**Dataset items**
Segment Open

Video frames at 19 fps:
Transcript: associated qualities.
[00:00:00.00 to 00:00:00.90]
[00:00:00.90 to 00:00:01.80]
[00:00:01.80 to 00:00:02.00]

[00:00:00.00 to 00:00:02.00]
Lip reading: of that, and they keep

Segment Closed
Segment Open

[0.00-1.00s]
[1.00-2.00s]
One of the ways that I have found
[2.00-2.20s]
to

Segment Closed
Segment Open

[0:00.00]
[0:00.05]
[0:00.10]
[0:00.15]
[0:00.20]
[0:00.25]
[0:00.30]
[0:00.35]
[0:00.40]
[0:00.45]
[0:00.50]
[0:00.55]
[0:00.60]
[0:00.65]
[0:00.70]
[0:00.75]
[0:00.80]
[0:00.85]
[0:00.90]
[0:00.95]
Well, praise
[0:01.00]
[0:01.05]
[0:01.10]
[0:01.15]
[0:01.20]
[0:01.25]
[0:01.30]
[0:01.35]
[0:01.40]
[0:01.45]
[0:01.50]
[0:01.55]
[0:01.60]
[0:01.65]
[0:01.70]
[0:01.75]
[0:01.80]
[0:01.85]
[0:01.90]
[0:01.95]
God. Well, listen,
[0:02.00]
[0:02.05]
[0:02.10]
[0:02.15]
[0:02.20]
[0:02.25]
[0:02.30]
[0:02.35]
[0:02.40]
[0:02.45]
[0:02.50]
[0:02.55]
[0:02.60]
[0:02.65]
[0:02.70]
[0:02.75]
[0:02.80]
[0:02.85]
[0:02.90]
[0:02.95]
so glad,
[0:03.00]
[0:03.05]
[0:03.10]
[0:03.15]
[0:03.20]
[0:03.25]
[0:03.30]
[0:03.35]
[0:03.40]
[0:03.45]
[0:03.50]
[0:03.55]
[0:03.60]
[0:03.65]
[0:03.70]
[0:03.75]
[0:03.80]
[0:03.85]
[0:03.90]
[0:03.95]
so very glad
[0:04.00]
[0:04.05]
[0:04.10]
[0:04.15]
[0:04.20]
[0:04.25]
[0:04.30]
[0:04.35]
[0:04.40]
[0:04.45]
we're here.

Segment Closed

**Task to carry out**
Look above for the line with "Video frames at" and the line with "Lip reading: of that, and they keep". Retype those two lines and every line between them exactly, adding nothing.

**Exercise answer**
Video frames at 19 fps:
Transcript: associated qualities.
[00:00:00.00 to 00:00:00.90]
[00:00:00.90 to 00:00:01.80]
[00:00:01.80 to 00:00:02.00]

[00:00:00.00 to 00:00:02.00]
Lip reading: of that, and they keep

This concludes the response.